REQUIRED WORK |
Output each line from the one that contains "[00:00:09.00 to 00:00:10.00]" to the final line of the data below, exactly, and include nothing else.
____ EXERCISE DATA
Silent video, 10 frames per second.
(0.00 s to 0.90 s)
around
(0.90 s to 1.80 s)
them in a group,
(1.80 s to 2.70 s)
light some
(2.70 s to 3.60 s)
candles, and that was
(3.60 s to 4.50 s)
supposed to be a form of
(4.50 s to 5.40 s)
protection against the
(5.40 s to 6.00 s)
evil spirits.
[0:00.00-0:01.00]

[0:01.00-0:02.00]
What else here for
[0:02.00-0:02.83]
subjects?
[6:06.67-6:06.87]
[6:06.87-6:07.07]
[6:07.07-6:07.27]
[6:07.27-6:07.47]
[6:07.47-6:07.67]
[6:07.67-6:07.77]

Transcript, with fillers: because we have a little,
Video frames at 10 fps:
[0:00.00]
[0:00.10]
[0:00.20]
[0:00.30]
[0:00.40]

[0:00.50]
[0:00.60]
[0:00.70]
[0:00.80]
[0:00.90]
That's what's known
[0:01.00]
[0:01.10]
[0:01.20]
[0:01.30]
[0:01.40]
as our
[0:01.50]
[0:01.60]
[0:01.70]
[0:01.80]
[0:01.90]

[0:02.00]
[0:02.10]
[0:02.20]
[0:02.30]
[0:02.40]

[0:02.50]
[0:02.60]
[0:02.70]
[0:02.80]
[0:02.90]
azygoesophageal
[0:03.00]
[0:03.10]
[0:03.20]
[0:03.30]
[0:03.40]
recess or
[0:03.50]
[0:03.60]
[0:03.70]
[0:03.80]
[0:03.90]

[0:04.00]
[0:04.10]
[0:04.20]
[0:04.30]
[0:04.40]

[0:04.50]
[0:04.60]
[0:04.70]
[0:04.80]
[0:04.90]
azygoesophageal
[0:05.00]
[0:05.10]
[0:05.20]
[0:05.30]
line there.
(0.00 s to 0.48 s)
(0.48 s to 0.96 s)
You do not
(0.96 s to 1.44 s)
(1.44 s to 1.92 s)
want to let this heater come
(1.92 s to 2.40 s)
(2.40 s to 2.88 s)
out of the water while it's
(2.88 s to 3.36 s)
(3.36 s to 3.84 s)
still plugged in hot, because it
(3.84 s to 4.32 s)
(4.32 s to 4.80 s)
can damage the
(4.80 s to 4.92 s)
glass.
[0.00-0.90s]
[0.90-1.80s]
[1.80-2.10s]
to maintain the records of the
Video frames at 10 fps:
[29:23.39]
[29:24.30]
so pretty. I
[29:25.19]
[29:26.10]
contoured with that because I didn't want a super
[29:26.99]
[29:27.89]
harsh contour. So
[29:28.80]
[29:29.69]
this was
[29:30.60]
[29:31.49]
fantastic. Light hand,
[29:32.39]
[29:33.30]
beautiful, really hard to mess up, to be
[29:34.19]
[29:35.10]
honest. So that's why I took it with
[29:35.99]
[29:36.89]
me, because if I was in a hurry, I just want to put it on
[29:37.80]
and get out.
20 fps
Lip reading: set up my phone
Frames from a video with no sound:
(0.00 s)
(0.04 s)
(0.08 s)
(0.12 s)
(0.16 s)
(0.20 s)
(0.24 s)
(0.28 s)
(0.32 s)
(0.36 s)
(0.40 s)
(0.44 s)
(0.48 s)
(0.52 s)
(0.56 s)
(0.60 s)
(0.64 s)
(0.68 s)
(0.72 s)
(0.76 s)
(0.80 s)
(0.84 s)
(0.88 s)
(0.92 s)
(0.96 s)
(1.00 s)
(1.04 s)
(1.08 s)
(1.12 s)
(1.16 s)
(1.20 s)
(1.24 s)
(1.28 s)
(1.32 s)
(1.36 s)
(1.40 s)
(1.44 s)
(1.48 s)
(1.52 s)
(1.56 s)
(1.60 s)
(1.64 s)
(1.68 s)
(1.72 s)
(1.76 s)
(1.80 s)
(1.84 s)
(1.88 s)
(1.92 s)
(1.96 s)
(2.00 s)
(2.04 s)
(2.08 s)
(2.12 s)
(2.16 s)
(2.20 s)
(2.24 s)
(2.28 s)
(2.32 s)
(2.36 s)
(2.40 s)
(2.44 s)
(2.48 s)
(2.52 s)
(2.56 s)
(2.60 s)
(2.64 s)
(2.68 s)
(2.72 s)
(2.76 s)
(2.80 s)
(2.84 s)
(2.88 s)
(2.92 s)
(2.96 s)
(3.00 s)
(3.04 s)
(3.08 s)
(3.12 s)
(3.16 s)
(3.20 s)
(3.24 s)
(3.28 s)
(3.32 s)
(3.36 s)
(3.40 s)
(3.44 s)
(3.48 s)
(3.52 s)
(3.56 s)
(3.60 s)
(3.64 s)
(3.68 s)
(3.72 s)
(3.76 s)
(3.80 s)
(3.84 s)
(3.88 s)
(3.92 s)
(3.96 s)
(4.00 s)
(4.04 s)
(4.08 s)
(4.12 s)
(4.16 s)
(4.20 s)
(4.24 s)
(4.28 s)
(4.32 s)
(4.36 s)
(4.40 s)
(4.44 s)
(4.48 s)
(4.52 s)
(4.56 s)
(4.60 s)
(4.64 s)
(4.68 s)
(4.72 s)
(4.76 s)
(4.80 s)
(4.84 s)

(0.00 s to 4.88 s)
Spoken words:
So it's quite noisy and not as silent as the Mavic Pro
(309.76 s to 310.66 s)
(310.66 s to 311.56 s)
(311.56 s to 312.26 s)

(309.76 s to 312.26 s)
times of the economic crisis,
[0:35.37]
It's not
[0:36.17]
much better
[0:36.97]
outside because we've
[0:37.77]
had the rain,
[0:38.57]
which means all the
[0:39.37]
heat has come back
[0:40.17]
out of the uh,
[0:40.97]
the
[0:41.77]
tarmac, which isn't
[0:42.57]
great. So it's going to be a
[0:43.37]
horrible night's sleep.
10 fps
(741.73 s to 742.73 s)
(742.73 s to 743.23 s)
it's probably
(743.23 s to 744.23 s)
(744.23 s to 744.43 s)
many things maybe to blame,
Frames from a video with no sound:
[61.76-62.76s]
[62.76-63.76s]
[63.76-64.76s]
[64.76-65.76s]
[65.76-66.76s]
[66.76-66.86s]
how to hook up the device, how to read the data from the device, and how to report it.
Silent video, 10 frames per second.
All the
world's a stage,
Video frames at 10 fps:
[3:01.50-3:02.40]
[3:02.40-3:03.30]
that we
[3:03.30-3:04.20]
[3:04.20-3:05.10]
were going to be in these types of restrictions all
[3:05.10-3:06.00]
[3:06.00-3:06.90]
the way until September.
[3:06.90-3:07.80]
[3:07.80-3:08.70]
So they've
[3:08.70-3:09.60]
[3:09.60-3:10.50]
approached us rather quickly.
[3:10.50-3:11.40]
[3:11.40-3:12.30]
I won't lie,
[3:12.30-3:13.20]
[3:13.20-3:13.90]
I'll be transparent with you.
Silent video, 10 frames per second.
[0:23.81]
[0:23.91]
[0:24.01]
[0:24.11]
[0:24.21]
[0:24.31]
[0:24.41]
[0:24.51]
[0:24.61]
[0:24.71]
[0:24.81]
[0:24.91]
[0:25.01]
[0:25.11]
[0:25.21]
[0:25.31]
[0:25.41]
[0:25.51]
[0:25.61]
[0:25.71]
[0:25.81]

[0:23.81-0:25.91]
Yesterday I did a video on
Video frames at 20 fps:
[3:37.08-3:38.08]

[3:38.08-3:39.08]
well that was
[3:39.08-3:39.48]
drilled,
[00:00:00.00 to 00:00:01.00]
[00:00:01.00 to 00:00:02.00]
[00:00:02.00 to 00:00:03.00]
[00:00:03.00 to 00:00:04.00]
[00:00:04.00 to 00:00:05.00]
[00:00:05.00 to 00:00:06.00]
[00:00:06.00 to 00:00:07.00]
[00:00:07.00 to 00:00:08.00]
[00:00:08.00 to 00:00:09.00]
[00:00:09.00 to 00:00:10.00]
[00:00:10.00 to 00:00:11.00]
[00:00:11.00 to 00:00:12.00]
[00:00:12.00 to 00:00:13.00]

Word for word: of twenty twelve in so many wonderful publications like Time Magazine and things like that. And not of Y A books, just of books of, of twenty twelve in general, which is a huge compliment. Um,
________
RESPONSE AREA |
[00:00:09.00 to 00:00:10.00]
[00:00:10.00 to 00:00:11.00]
[00:00:11.00 to 00:00:12.00]
[00:00:12.00 to 00:00:13.00]

Word for word: of twenty twelve in so many wonderful publications like Time Magazine and things like that. And not of Y A books, just of books of, of twenty twelve in general, which is a huge compliment. Um,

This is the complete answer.